**WORK INSTRUCTIONS:** Print the entries exactly; no image belongs in the copy.

──────── TASK INPUT ────────

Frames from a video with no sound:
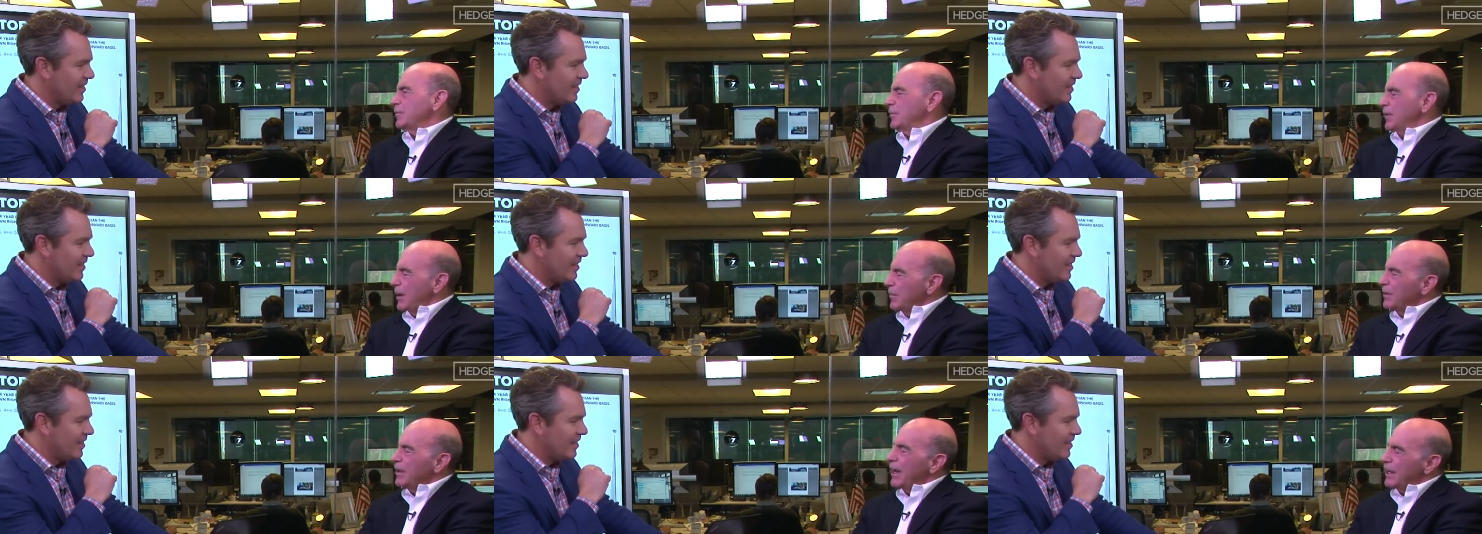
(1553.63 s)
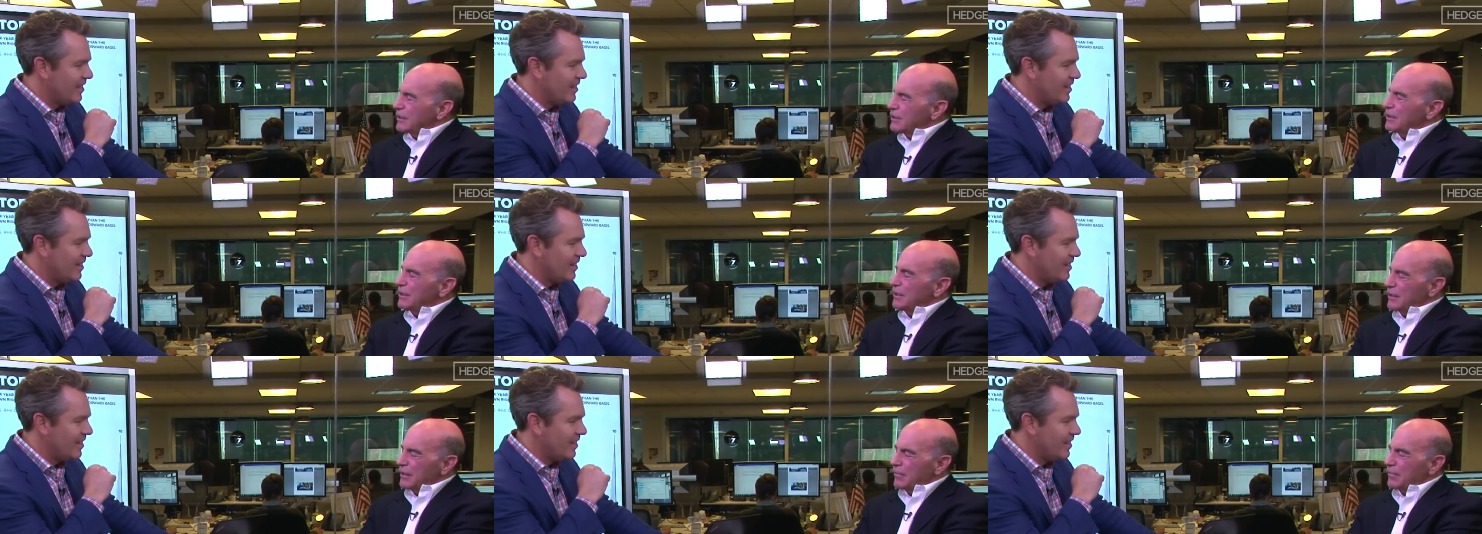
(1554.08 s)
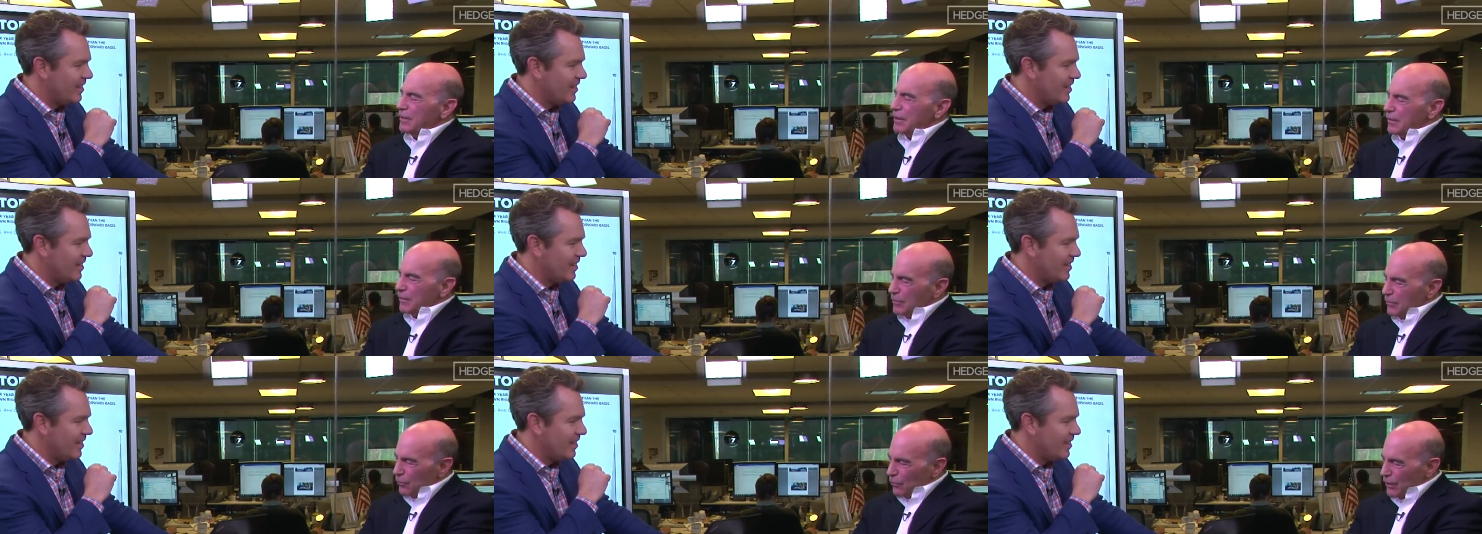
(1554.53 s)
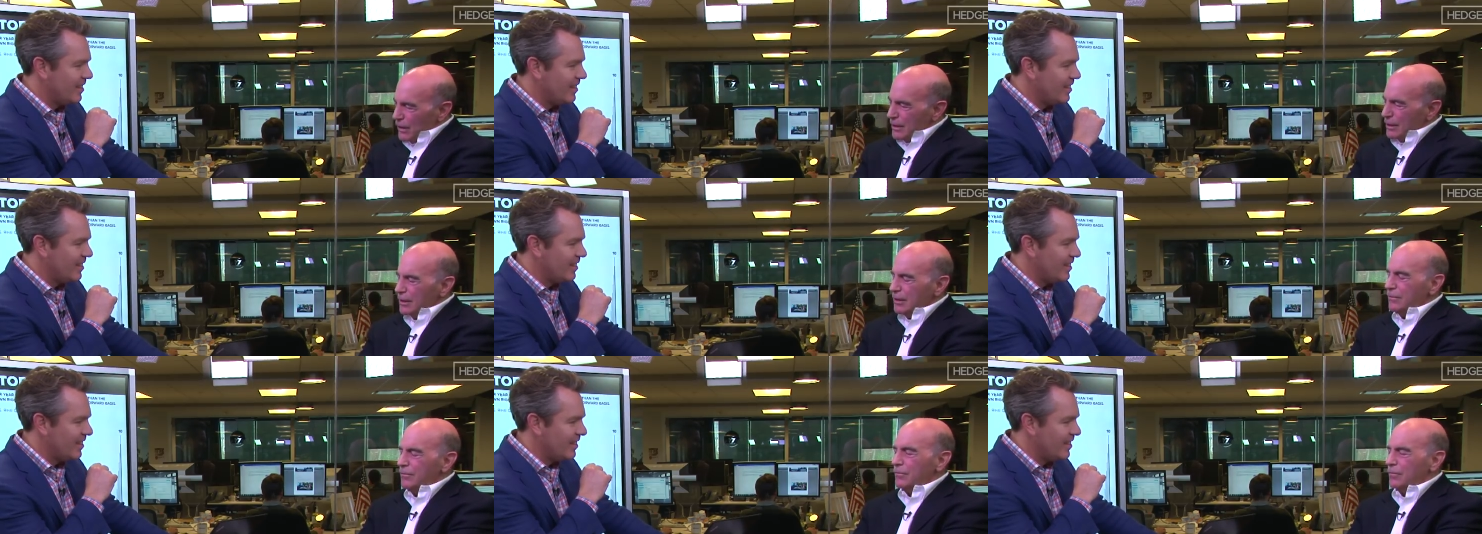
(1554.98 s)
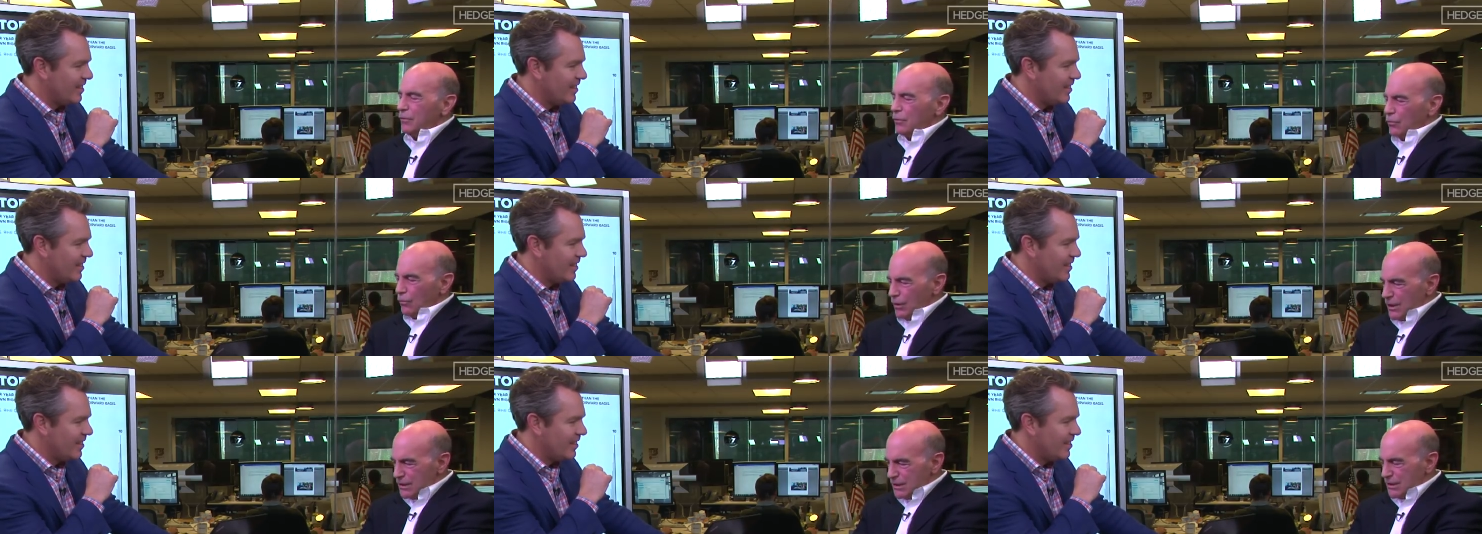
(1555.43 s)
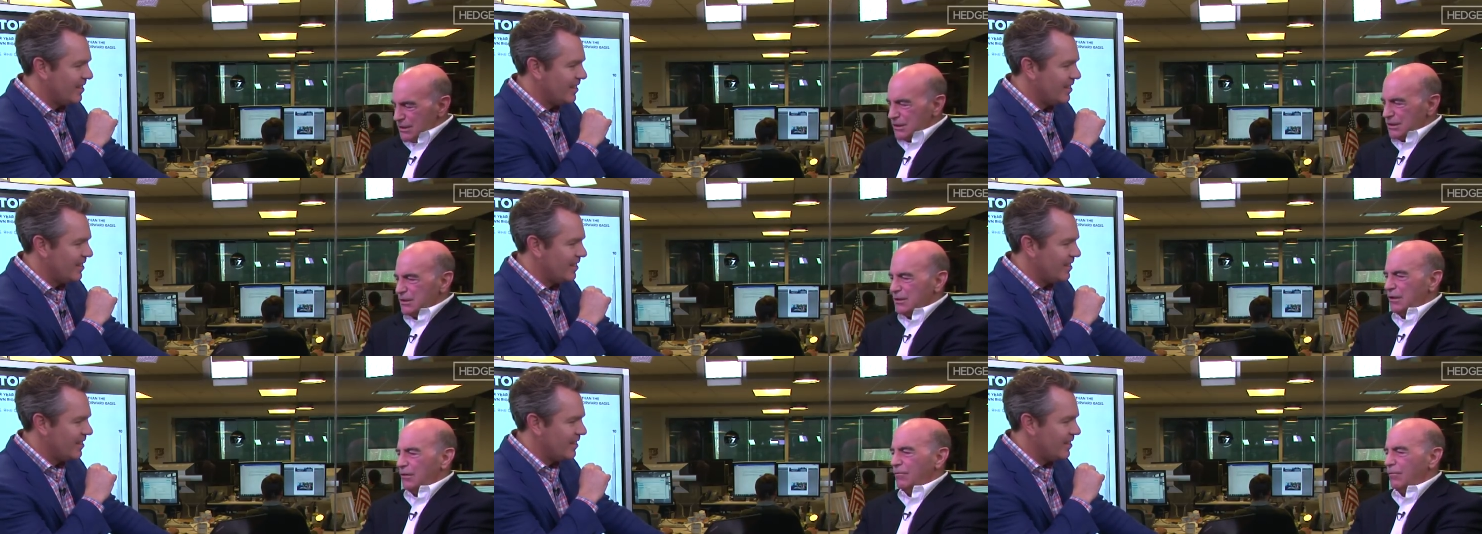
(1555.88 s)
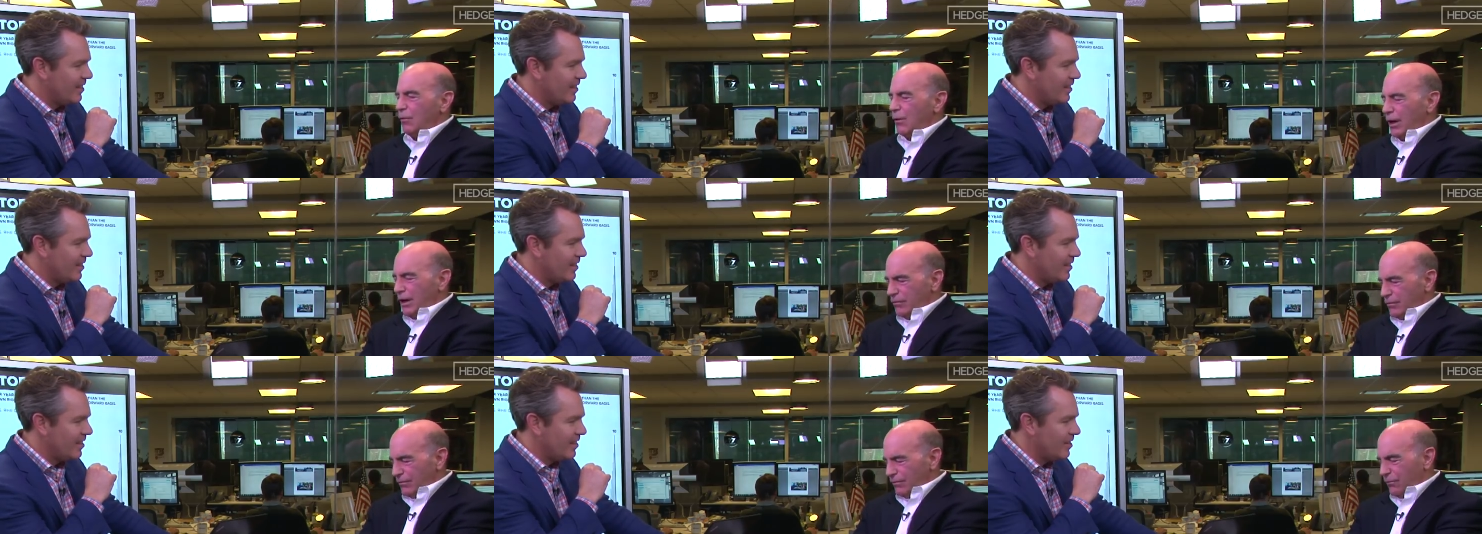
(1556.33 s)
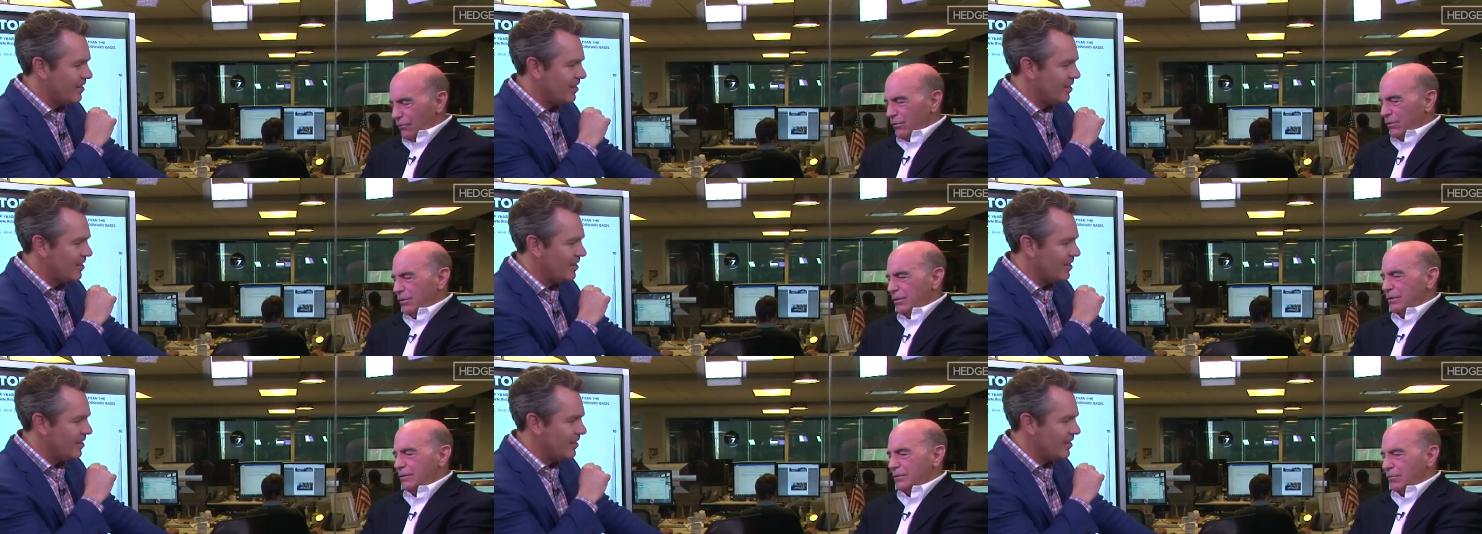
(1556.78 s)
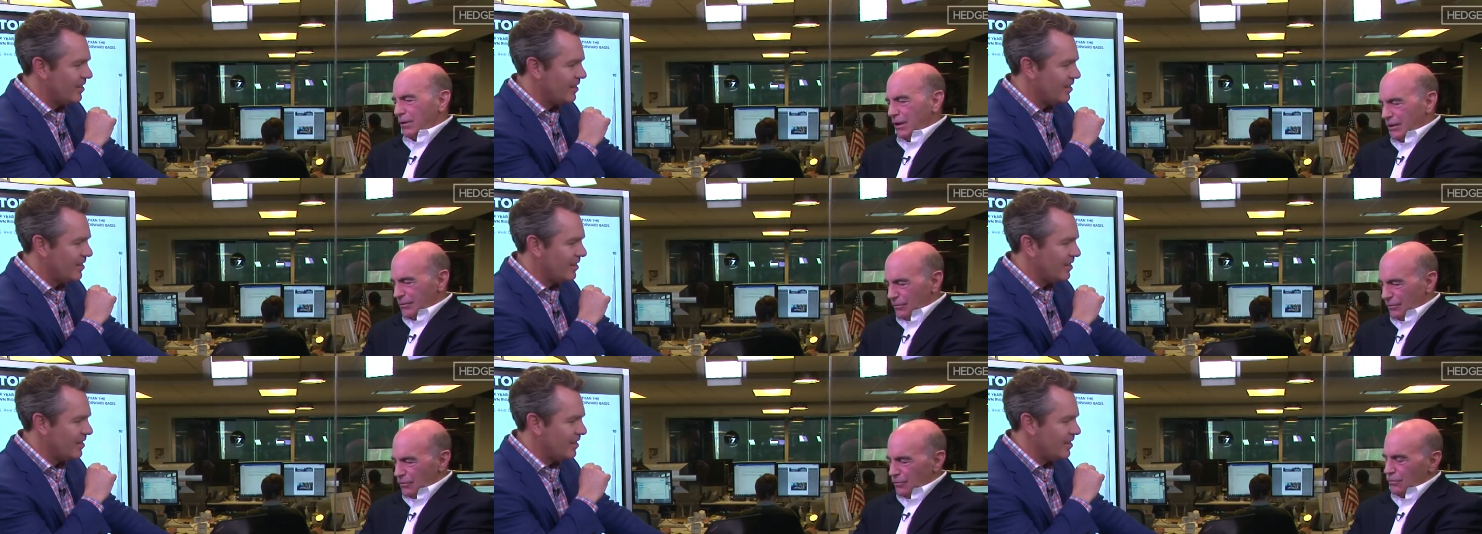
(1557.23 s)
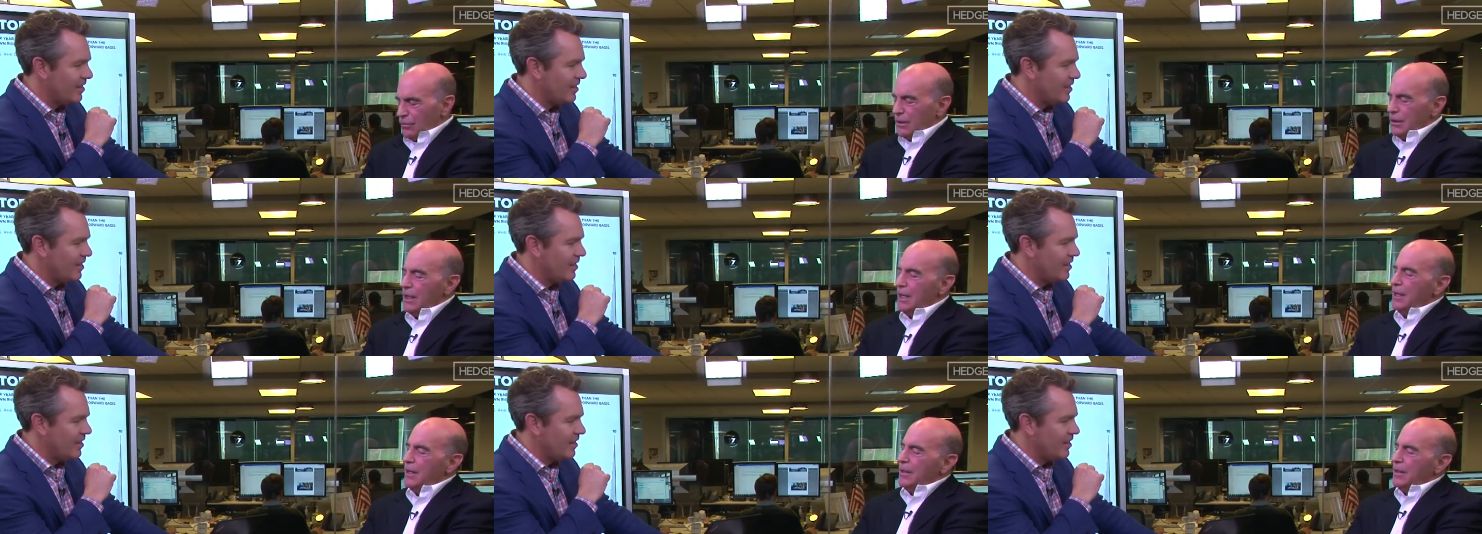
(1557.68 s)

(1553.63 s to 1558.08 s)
Speaker 1: but I'm actually going to get reading your recent stuff, quadrant four and quadrant three,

────────

**TASK OUTPUT:**
Frames from a video with no sound:
(1553.63 s)
(1554.08 s)
(1554.53 s)
(1554.98 s)
(1555.43 s)
(1555.88 s)
(1556.33 s)
(1556.78 s)
(1557.23 s)
(1557.68 s)

(1553.63 s to 1558.08 s)
Speaker 1: but I'm actually going to get reading your recent stuff, quadrant four and quadrant three,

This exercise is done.